Skid Steer Loader and Multiterrain Loader


Skid-steer loaders began catching on in the construction field in the 1980s because they offered contractors a way to automate functions that had previously been performed by manual labor.

Those were small, inexpensive machines that improved labor productivity and reduced work-related injuries. Their small size and maneuverability allows them to operate in tight spaces. Their light weight allows them to be towed behind a full-size pickup truck, and the wide array of work-tools makes them very flexible. They were utility machines, used for odd jobs ranging from work site clean up to small scale digging, lifting, and loading. In most cases, they logged far fewer hours of usage each year than backhoe loaders and wheel loaders, but they were cheap, and so easy to operate that anyone on a job site could deploy them with very little training.

Since then, the category has become wildly popular in all avenues of construction. They are the best-selling type of construction equipment in North America, with annual sales exceeding 50,000 units. They still tend to be low-hour machines, but, thanks to a virtually unlimited variety of attachments, skid-steer loaders can handle a huge array of small-scale jobs, from general earthmoving and material handling to post hole digging and landscaping to pavement milling and demolition.

As the machine has grown in popularity, it has become one of the hottest rental items in North America. Equipment rental houses consume roughly one-third of the new units sold each year, and most stock a wide array of attachments, too. The ready availability of rental attachments - especially high-ticket, specialty items like planers, vibratory rollers, tillers, and snow blowers and pushers - has turned the machines potential for versatility into a cost-effective reality.

As the skid-steer has become more popular in construction, the average size of the machine has grown, too. In the mid-1980s, the most popular operating load class was 900 to 1,350 pounds. By the mid-1990s, the 1,350 to 1,750 pound class was the most popular. Today, the over-1,750-pound classifications are the fastest growing.

Larger machines have dominated new product introductions, too, though our survey of recent new product announcements has turned up a spate of compact and sub-compact introductions, too. The smallest of these are ride-behind models aimed mainly at the consumer rental trade, but they are also used in landscaping and other types of light construction essentially to automate jobs that would otherwise be done by laborers with shovels.
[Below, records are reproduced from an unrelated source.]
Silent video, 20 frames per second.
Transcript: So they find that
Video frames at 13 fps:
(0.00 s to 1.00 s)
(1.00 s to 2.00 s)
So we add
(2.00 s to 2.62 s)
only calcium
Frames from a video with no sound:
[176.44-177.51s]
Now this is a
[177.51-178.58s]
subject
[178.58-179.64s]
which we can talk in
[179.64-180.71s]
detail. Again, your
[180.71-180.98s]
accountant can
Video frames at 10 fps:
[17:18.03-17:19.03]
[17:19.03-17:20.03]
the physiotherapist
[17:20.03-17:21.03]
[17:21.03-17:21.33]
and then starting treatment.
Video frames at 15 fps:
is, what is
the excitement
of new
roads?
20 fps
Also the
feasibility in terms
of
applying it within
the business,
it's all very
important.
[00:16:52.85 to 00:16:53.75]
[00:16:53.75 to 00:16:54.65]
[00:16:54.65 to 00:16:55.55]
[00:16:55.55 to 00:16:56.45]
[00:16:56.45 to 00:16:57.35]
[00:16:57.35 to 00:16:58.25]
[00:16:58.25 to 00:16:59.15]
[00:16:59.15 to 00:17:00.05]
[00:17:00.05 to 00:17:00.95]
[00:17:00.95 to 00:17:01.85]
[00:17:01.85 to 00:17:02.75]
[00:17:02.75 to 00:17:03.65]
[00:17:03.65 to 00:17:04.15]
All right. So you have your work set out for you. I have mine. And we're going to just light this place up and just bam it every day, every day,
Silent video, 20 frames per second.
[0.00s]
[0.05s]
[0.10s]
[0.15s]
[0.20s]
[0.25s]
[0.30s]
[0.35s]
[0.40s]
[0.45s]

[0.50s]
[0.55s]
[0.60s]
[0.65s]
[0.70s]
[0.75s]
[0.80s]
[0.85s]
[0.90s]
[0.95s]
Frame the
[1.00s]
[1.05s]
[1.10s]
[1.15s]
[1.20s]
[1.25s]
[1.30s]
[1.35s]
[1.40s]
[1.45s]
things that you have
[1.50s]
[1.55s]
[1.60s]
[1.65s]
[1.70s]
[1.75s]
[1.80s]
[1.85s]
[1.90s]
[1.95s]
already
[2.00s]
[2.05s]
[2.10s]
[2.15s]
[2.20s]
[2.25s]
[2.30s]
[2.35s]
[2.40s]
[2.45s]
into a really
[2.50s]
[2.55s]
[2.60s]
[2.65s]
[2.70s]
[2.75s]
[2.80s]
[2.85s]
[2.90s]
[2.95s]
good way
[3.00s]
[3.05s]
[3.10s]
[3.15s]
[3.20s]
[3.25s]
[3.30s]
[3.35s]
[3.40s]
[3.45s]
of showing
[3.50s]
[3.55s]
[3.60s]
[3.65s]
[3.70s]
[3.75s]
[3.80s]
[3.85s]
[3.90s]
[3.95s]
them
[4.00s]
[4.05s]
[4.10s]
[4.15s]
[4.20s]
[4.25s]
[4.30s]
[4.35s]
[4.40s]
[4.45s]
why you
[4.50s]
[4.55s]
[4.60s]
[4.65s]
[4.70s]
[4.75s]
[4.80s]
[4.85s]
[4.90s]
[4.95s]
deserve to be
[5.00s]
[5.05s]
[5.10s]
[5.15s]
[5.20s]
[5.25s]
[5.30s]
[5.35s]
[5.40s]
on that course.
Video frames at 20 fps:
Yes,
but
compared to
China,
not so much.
Road contractors and government highway departments should find the new super-duty class of skid-steer loaders especially interesting. These units have retained the skid-steer's traditional simplicity of operation and compact packaging, while also boasting power and weight specifications that let them perform many of the tasks done by backhoe loaders and compact wheel loaders. Nearly all boast high-pressure, high-flow hydraulic systems to run the most sophisticated hydraulic attachments. They also feature substantial break-out force ratings for serious loading and substantial lifting capacities for material handling.

The skid-steer loader represents an interesting alternative for fleets that have low- hour backhoe loaders in inventory. Led by Bobcat, Gehl, Mustang, and other companies that make skid-steers but not backhoe loaders, skid-steer marketers have been pushing the proposition that it is more cost effective to replace a backhoe loader with a skid-steer and a mini-excavator. The rationale: for about the same amount of money, you can get more hours of utilization because you have two machines that can be working simultaneously at different jobs.